By Damien O’Dell
published 2009 by Amberley Publishing.
This is Damien O’Dell’s second book for Amberley, following on the heels of his ‘Paranormal Bedfordshire’, and is developed from his second book, ‘Ghostly Hertfordshire’ (Pen Press Publishers, 2005, ISBN 978-1-90520-373-4). (He has also written ‘Ghostly Bedfordshire Reinvestigated: a Haunted History’ (G R Pearson & C R H Parsons, 2004) and ‘Ghostly Bedfordshire’ (Egon Publishers, 2003), and two more for Amberley, ‘Paranormal Cambridgeshire’, (2009) and, according to Google, ‘Most haunted House in Britain’, which has not yet been published and I cannot find out which property claims that title.
Damien is an experienced and very knowledgeable investigator and author, and Ghost Club members may remember his well-attended talk at the Victory Services Club, when he spoke of the work he’s done investigating sites in Bedfordshire with APIS (the Anglia Paranormal Investigation Society) which he founded eight years ago. Oddly, he doesn’t give contact details for APIS in this latest book, but they can be found via their website at HYPERLINK "http://www.apisteamspirit.co.uk/" www.apisteamspirit.co.uk/ .
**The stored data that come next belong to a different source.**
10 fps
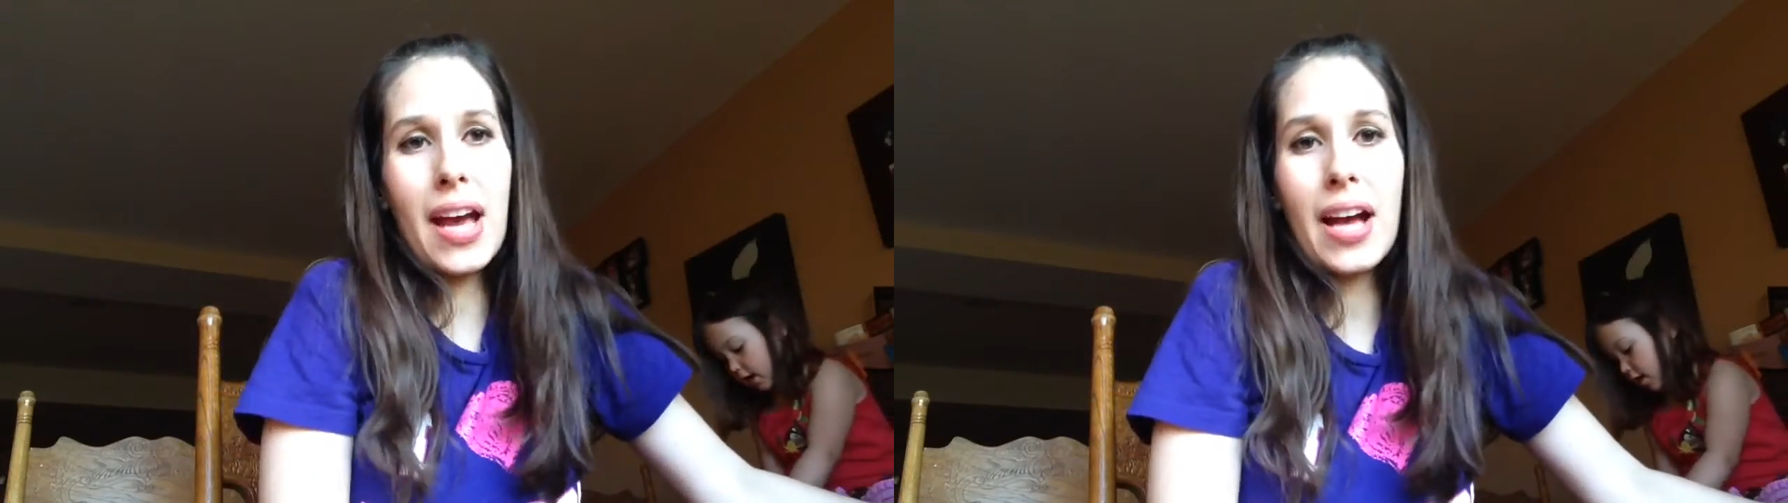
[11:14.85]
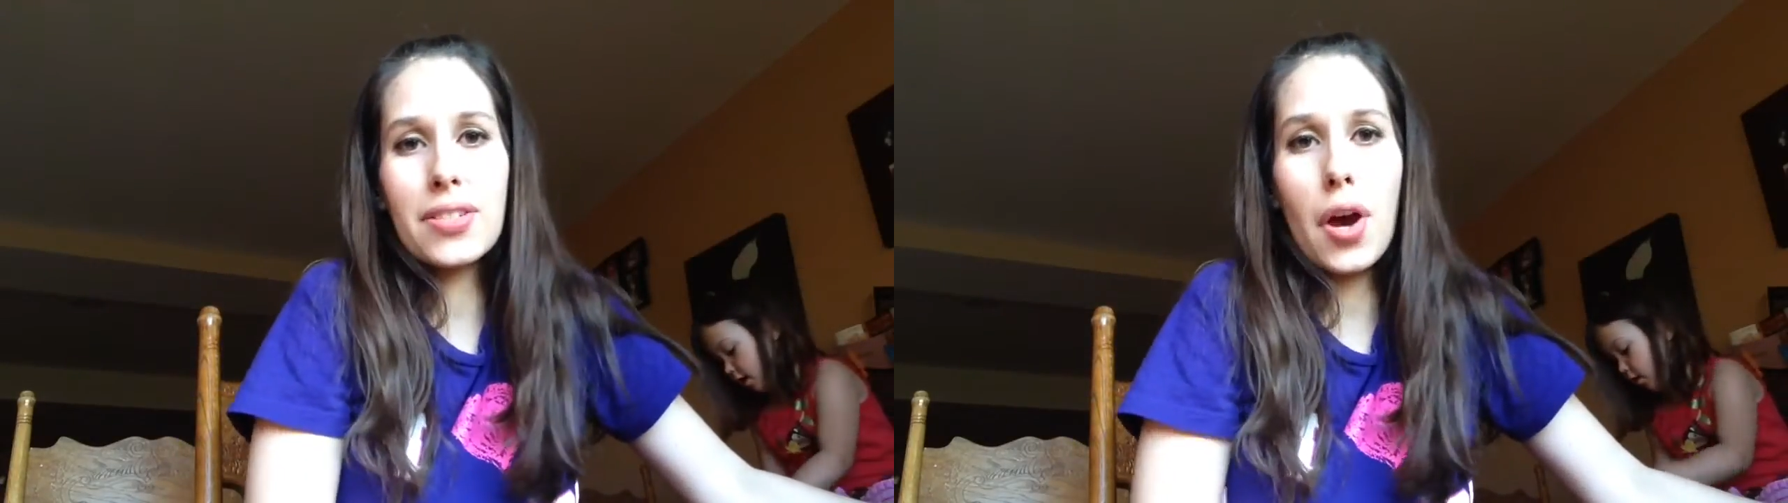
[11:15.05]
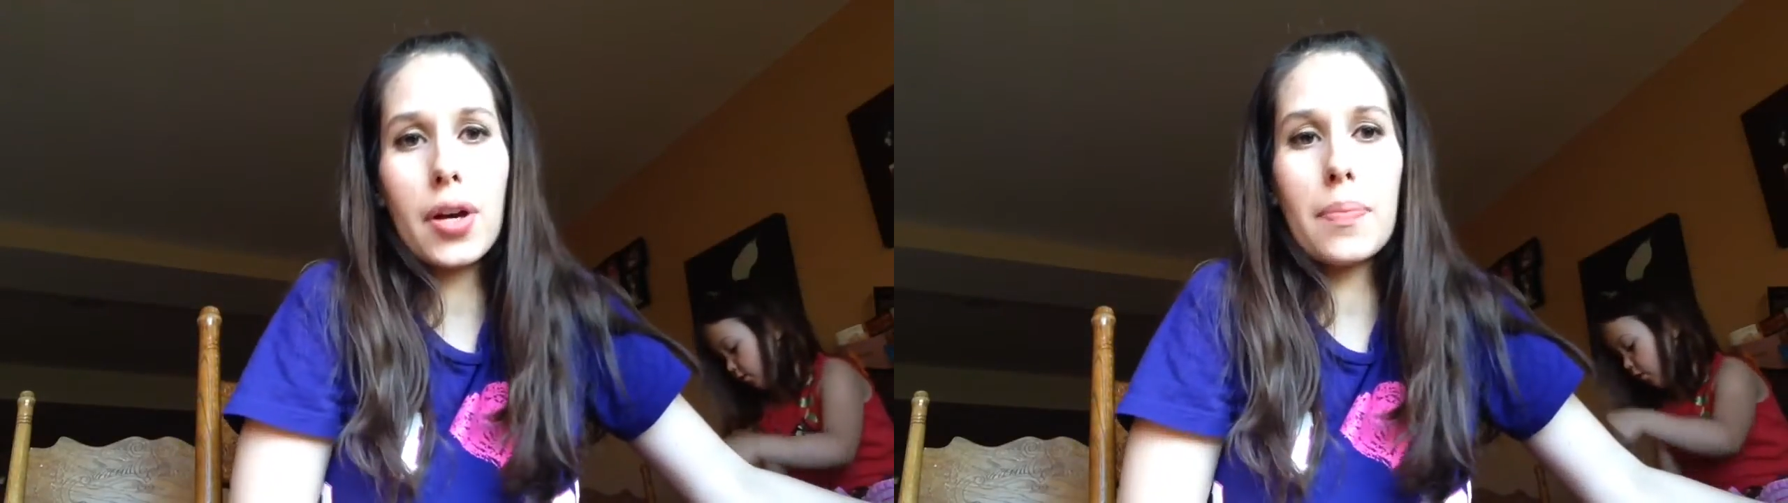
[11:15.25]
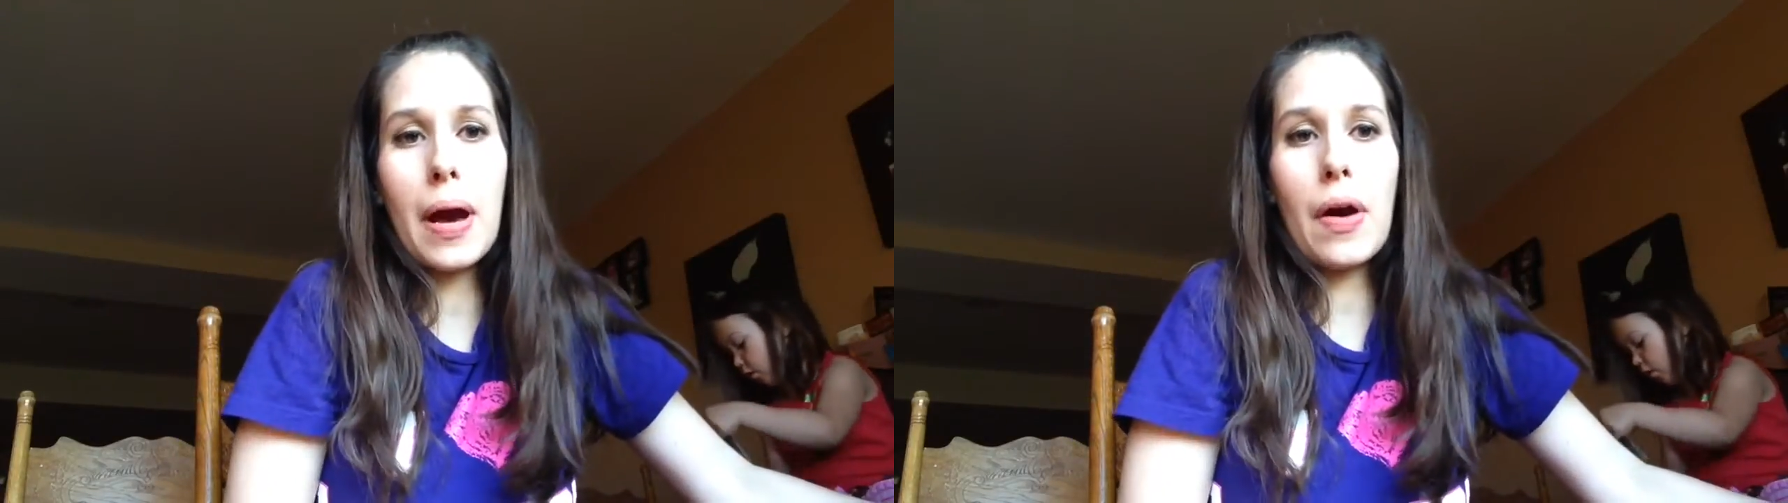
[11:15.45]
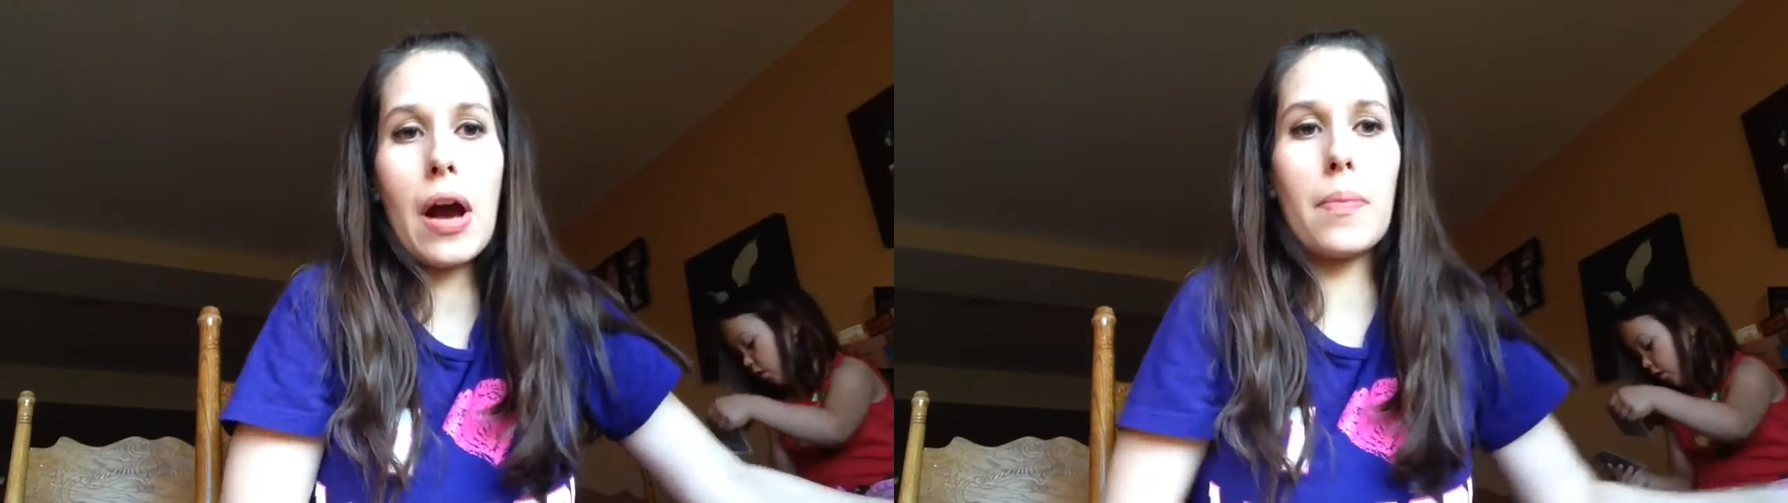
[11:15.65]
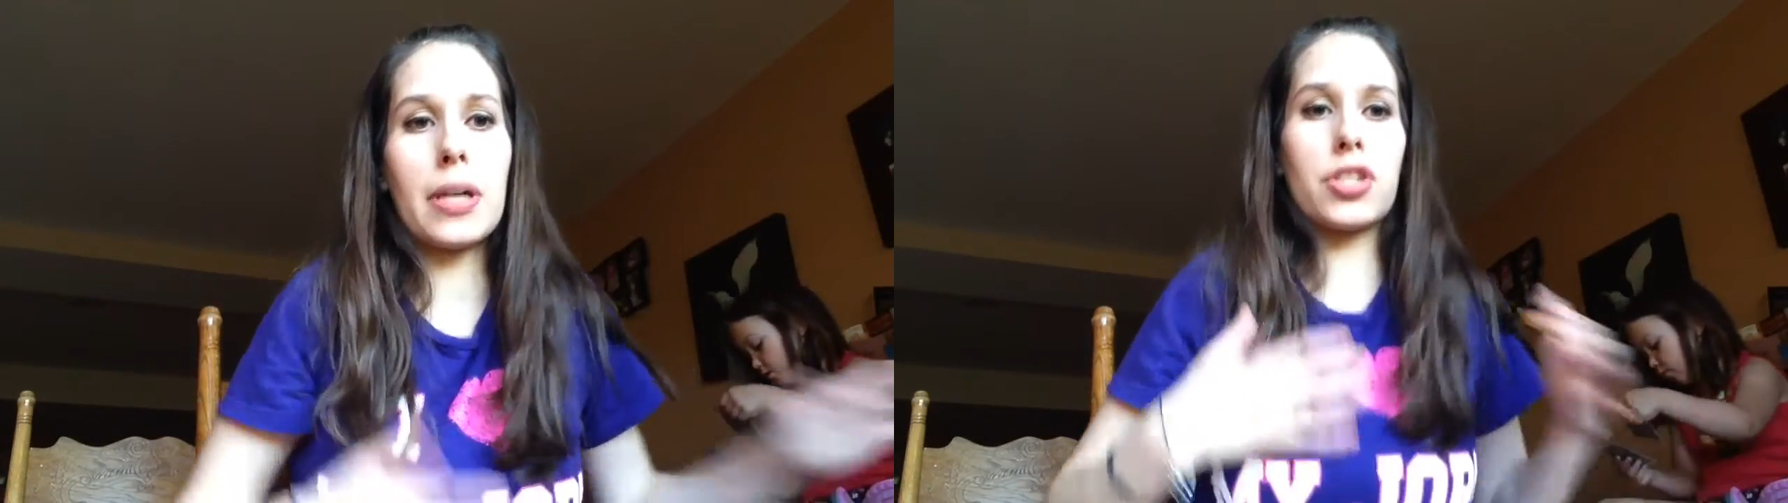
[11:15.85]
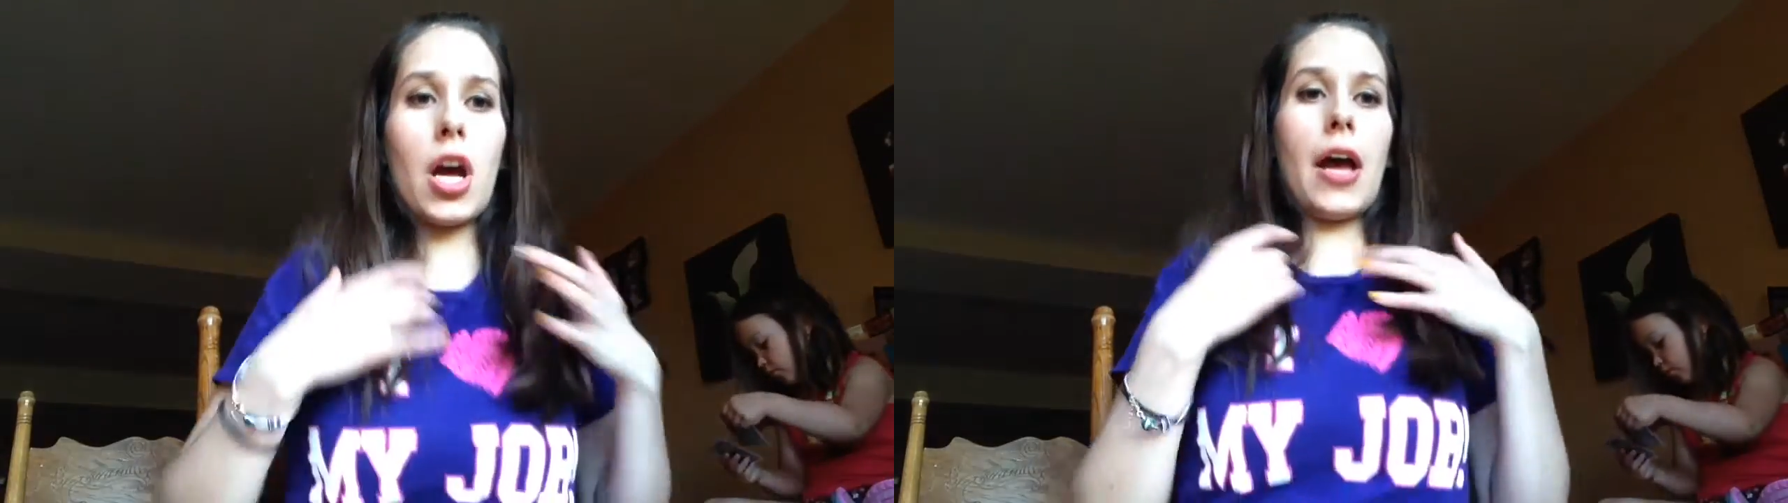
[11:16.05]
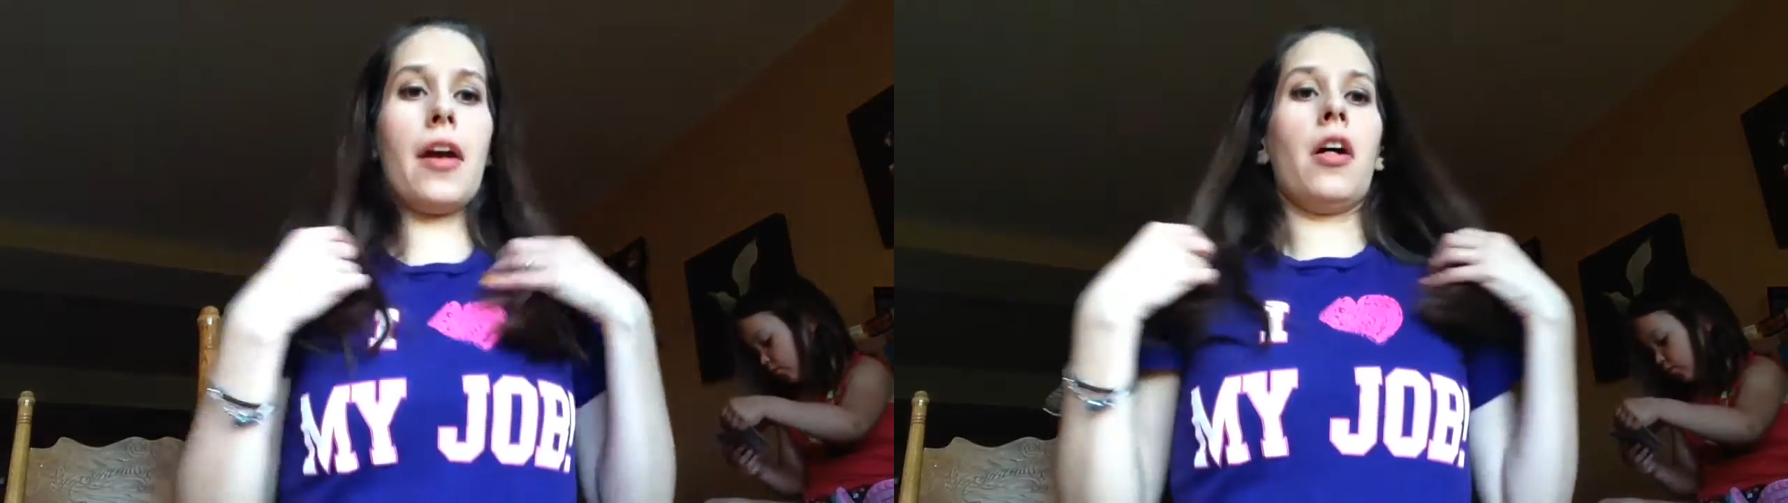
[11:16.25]
I talk about how much
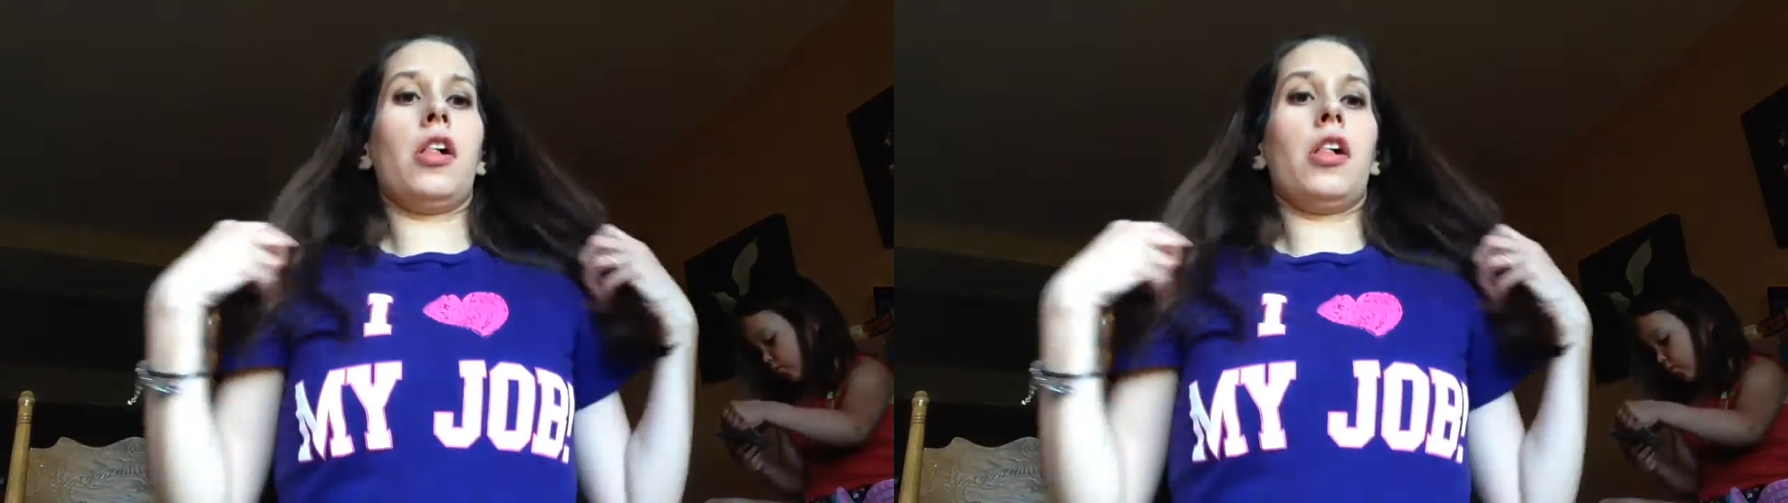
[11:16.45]
I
Incidentally, until I came to research this review, I wasn’t aware of the full extent of Amberley’s ‘Paranormal’ series - which also includes ‘Anglesey’ by Bunty Austin, ‘Gloucester’ by Lyn Cinderley, ‘Suffolk’ by Christopher Reeve, ‘North East’ by Darren Ritson (who spoke to the Ghost Club with Mike Halliwell in 2008), ‘Hampshire’, ‘Essex’ and ‘Wiltshire’ by David Scanlan - and other ghost books ‘Haunted York’ by Rachel Lacey, ‘Haunted Pubs of the South West’ by Ian Addicoat, ‘Cotswold Ghosts’ by Anthony Poulton Smith. plus various books rejoicing in local murder and mayhem, all for £12.99. They also publish ‘Ghost Taverns’ by Mike Halliwell, at £20. They’ve evidently taken over the old Alan Sutton titles, and are clearly a publisher worth watching when suggesting suitable gifts to your friends and families...
The book is largely made up of reports of hauntings which Damien has picked up, and in some cases investigated further himself, over the 23 years he had lived in Hertfordshire, mixed with a few reports of investigations which he’s done leading APIS teams. For reasons I don’t understand, its ten chapters are organised as a mixture of towns (chapters on ‘Royston’s Restless Dead’, ‘St. Alban’s – Fifth Most Haunted’, ‘Hertford and Ware Ghosts’, and ‘North Hertfordshire Nightmares’, which covers Baldock, Knebworth, Hitchin and Stevenage) and themes (‘Chilling Cathedrals, Churches and Chapels’, ‘Spooks among the Books’ on haunted libraries, ‘Haunted Hertfordshire Hotels’, ‘Villages of the Unexplained’, ‘ ‘Local’ Haunts’ on haunted pubs, ‘The Stately Ghosts of Hertfordshire’ on ghosts in stately homes, ‘Spectres of Stage and Screen’ on haunted theatres, and ‘Uninvited Guests’ on APIS investigations into various haunted homes). It may reflect my tendency to value order as an antidote to my own chronic disorganisation, but I found this lack of a discernable pattern disconcerting, a distraction exacerbated by the lack of either a map or an index or, for that matter, a bibliography.
This is not, therefore, a gazetteer, nor a comprehensive trawl through the local archives, nor does Damien always bring to the historical accounts the degree of questioning that, say, Philip Hutchinson in his book ‘Haunted Guildford’ or Rupert Matthews ‘Mysterious Cornwall’ brought to their books, which I reviewed for this Journal previously, but it is of value. Damien’s 20-plus years of interest in local ghosts has turned up quite a number of contemporary accounts, many unfamiliar to me, to which his legwork has added detail, while his accounts of how APIS work in the field are of obvious interest to Ghost Club investigators. This is a worthy addition to a Hertfordshire hauntings-hound’s bookshelf (sorry, I couldn’t resist the alliteration), and I look forward to seeing him produce further volumes for Amberley’s expanding list but, please, with maps, indices and biblios?.